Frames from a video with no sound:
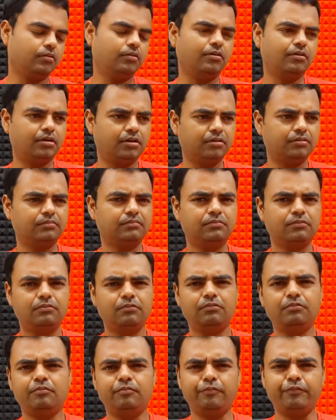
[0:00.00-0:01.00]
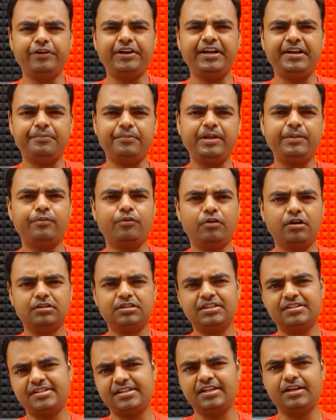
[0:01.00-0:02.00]
और वेट भी बहुत
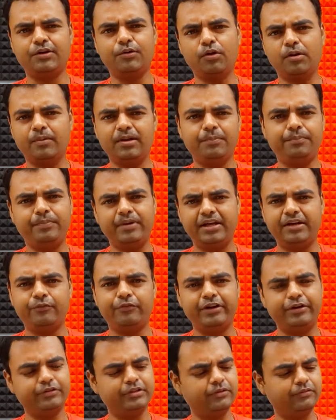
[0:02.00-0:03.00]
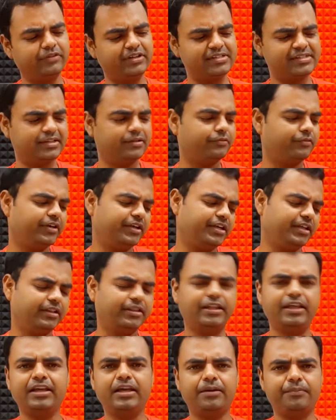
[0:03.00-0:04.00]
जैसे नॉर्मल पेन वेट था वैसे वेट
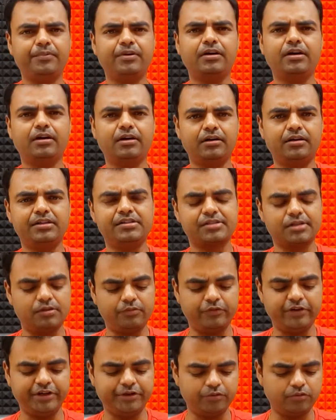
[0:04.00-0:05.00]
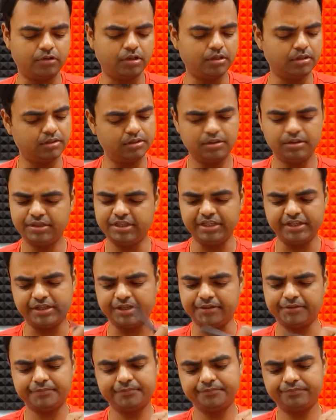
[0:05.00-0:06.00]
इतना ही आपका इसका वेट होगा ठीक
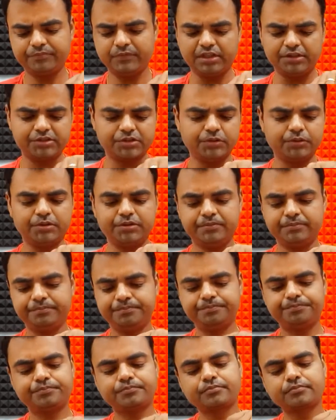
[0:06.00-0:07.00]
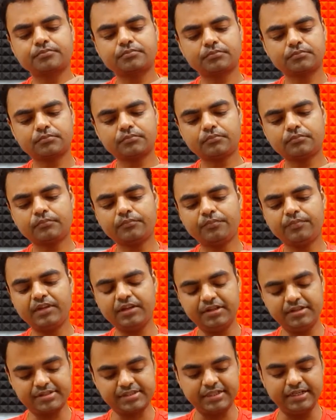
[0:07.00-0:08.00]
है इट्स गुड
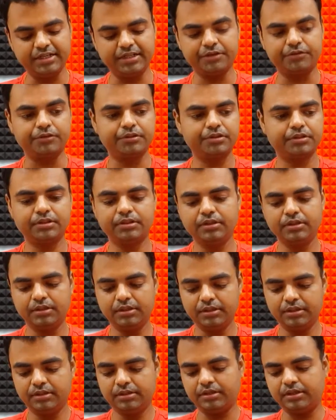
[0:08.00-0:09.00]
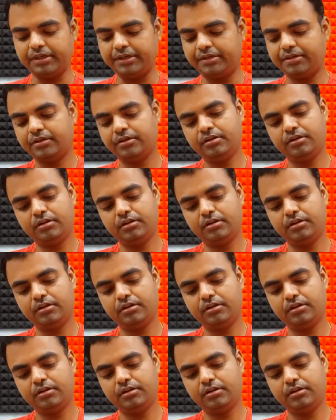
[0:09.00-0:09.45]
इट्स रियली गुड राइट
------------------------------------------------------------
EXERCISE: With all pictures omitted, repeat every record above word for word.

EXERCISE OUTPUT:
Frames from a video with no sound:
[0:00.00-0:01.00]
[0:01.00-0:02.00]
और वेट भी बहुत
[0:02.00-0:03.00]
[0:03.00-0:04.00]
जैसे नॉर्मल पेन वेट था वैसे वेट
[0:04.00-0:05.00]
[0:05.00-0:06.00]
इतना ही आपका इसका वेट होगा ठीक
[0:06.00-0:07.00]
[0:07.00-0:08.00]
है इट्स गुड
[0:08.00-0:09.00]
[0:09.00-0:09.45]
इट्स रियली गुड राइट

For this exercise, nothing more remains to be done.